▶ WORK ORDER:
Apart from the pictures, every part of the records below gets retyped exactly.

|---|

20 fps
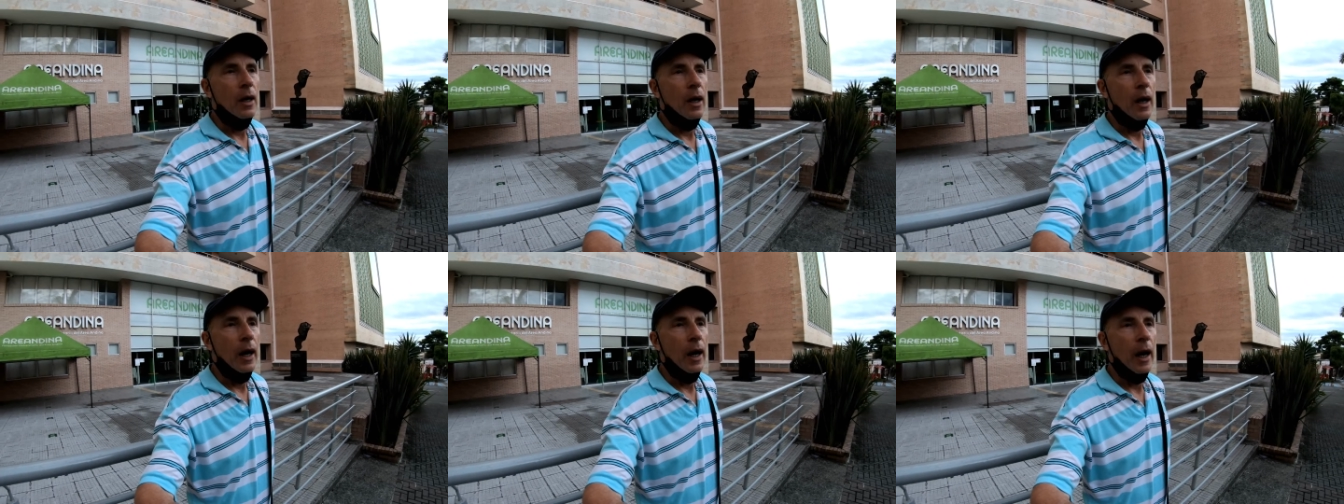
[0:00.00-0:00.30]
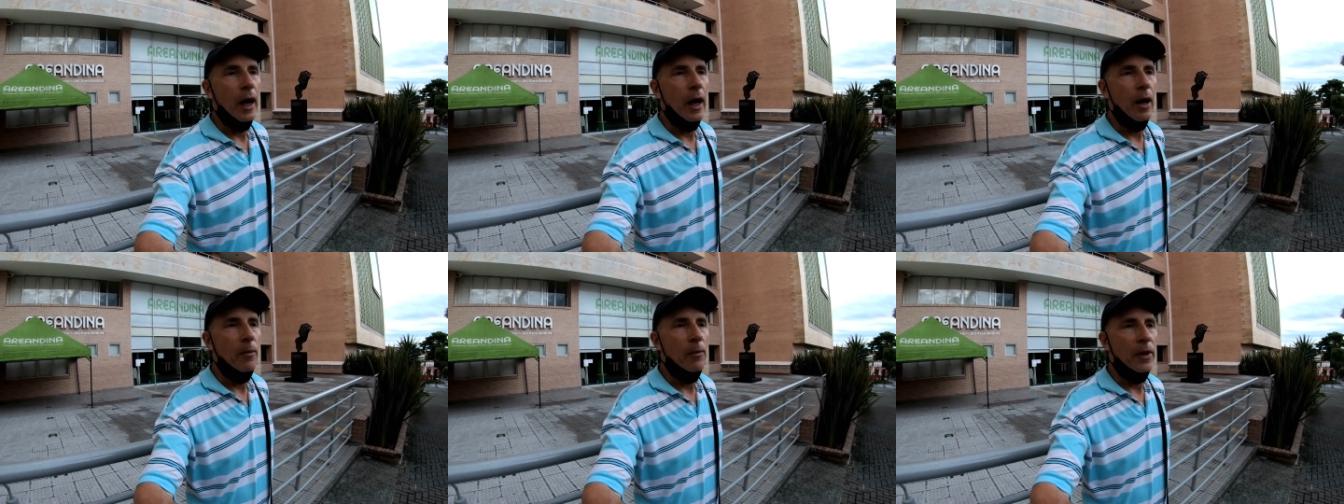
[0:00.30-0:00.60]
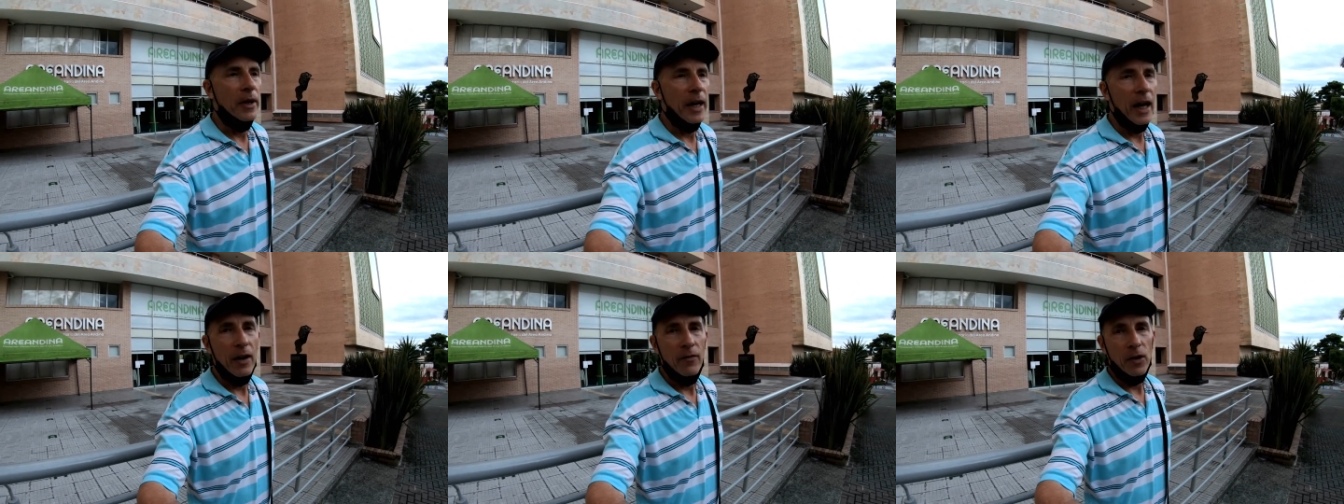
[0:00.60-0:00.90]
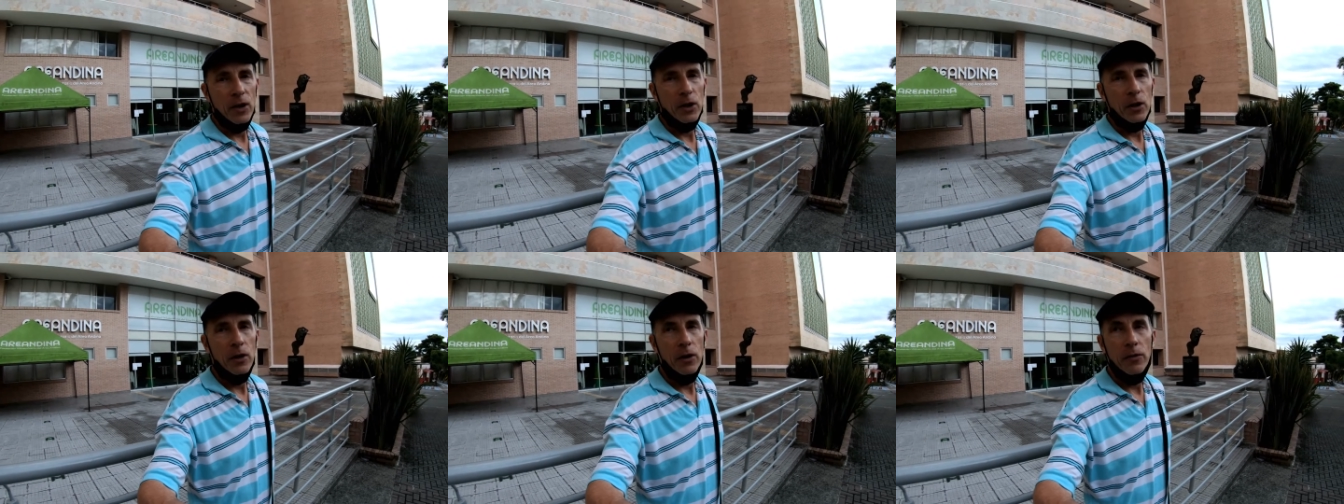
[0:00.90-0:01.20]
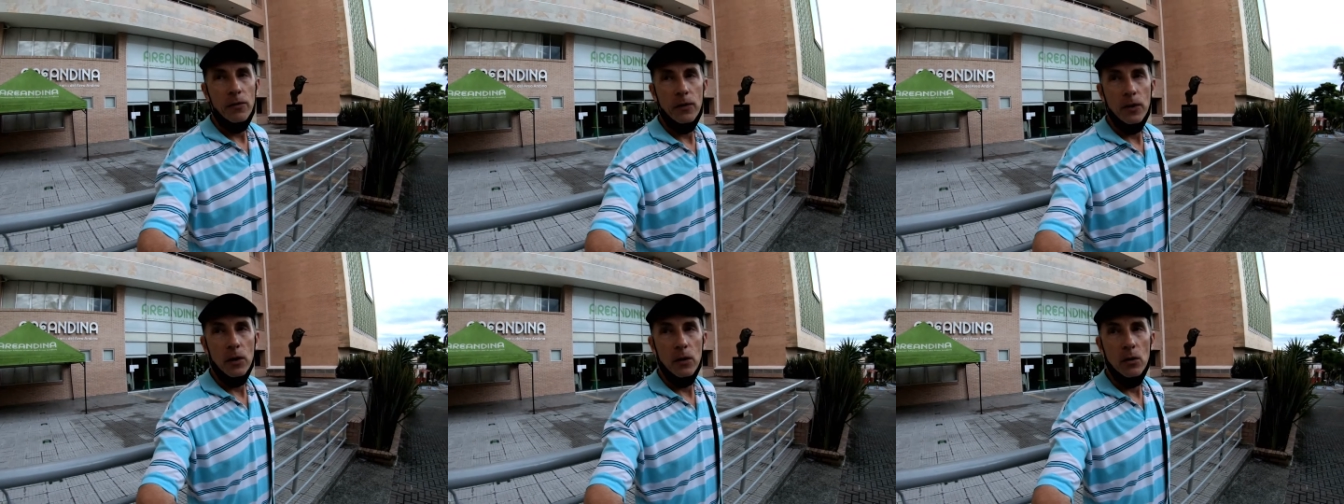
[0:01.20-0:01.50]
um, they have a
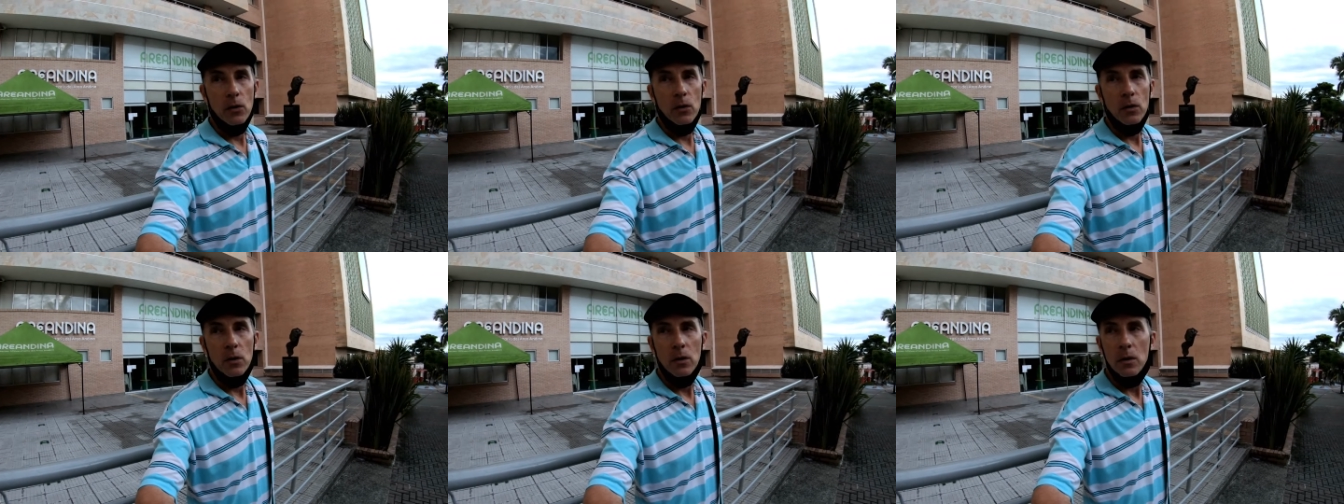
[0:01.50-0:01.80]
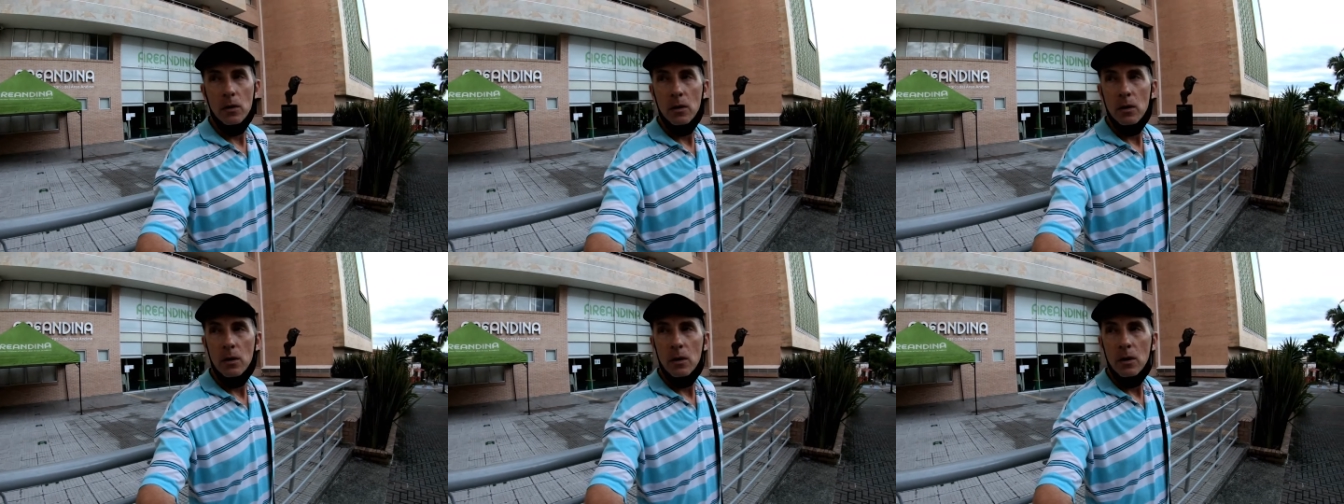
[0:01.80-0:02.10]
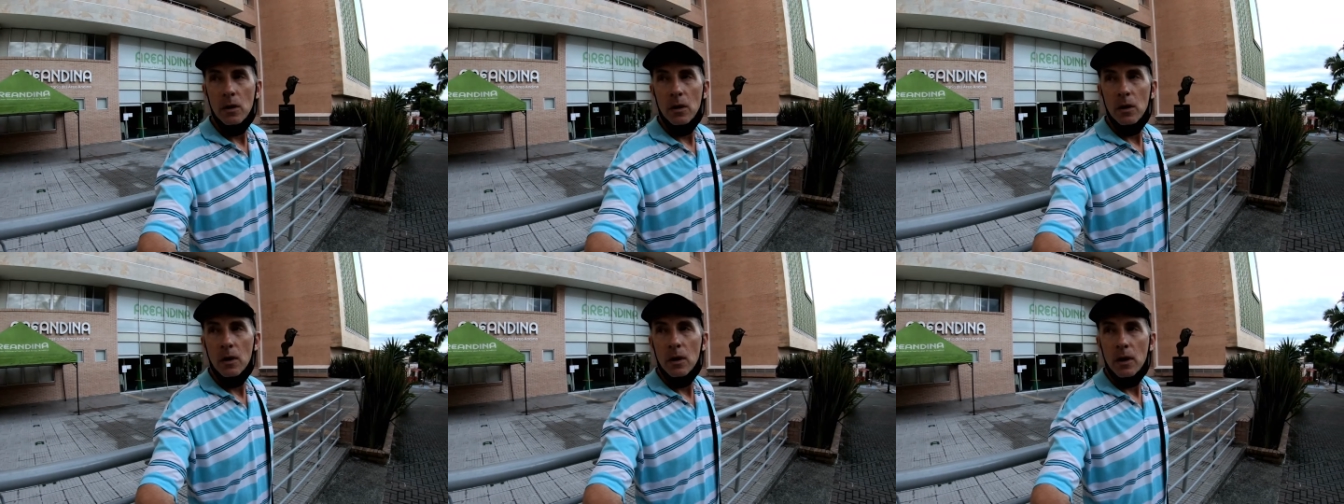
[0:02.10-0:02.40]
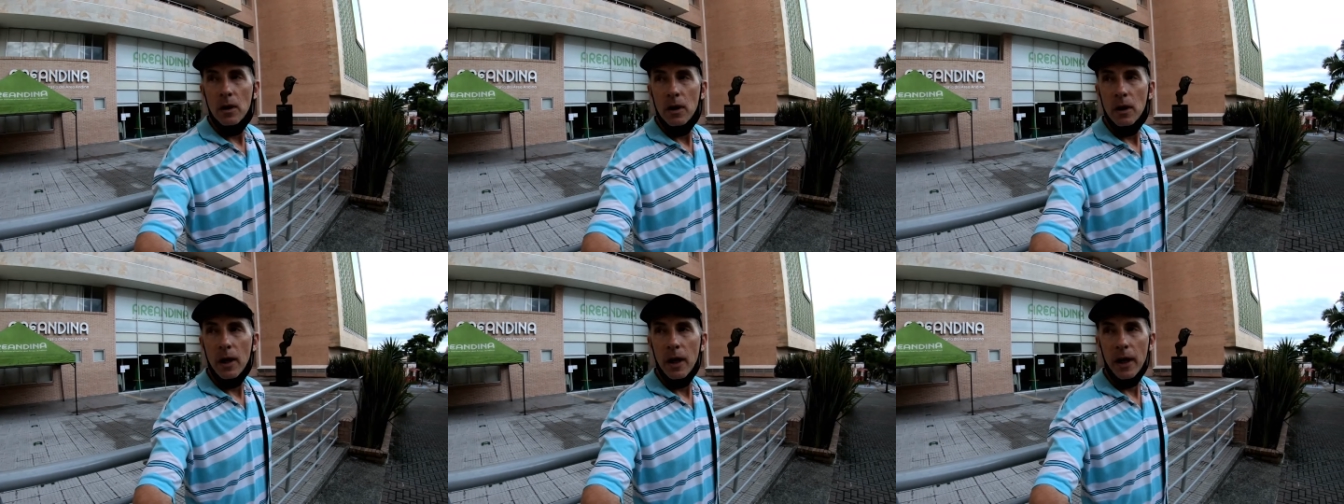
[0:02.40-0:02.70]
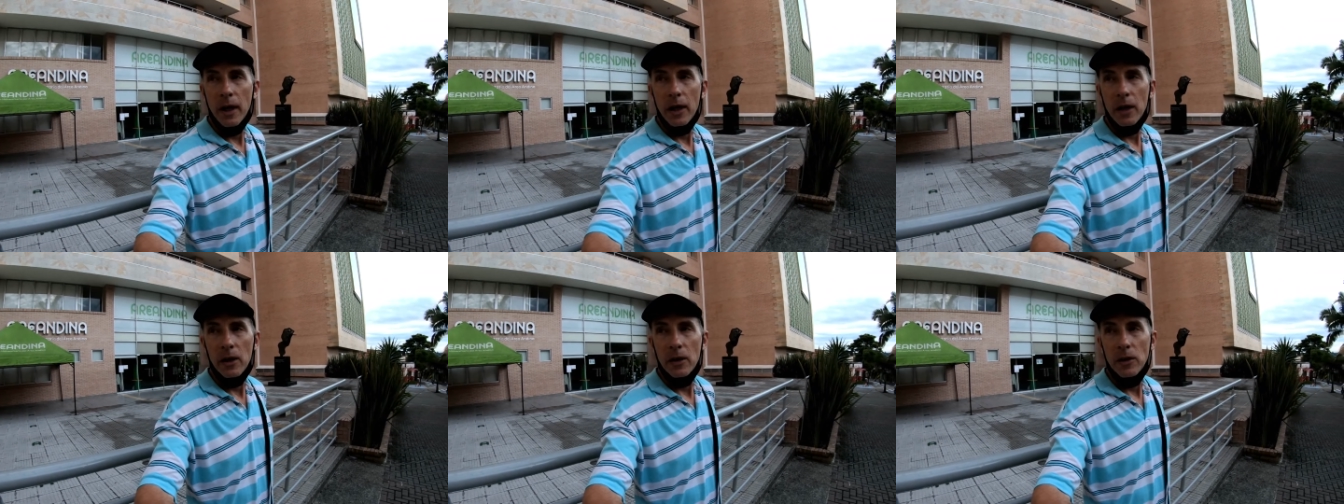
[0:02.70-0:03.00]
curfew,
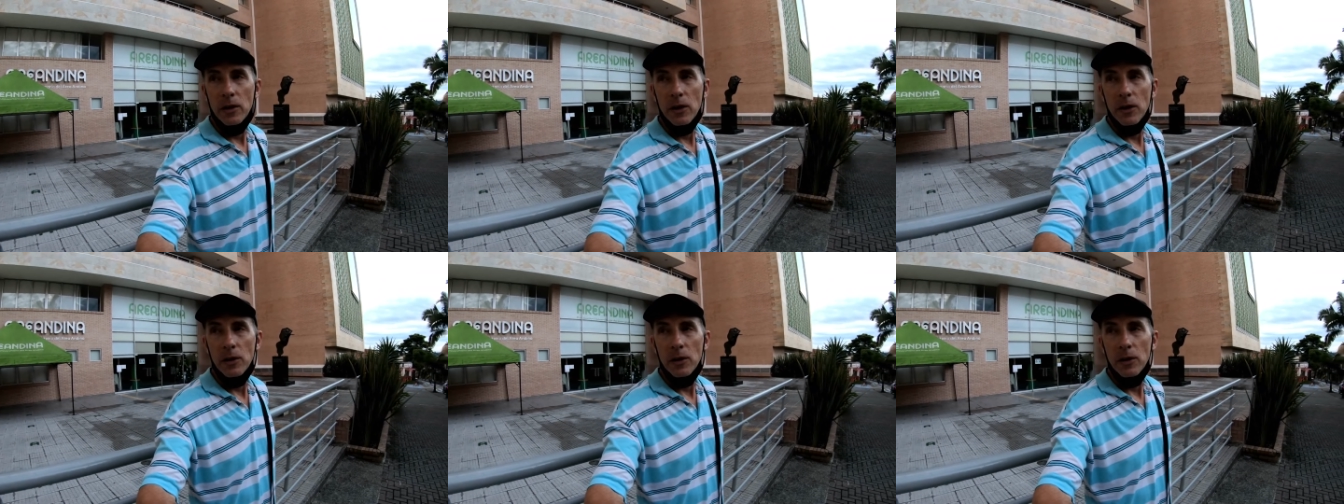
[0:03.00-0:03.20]
and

|---|

▶ ANSWER SPACE:
20 fps
[0:00.00-0:00.30]
[0:00.30-0:00.60]
[0:00.60-0:00.90]
[0:00.90-0:01.20]
[0:01.20-0:01.50]
um, they have a
[0:01.50-0:01.80]
[0:01.80-0:02.10]
[0:02.10-0:02.40]
[0:02.40-0:02.70]
[0:02.70-0:03.00]
curfew,
[0:03.00-0:03.20]
and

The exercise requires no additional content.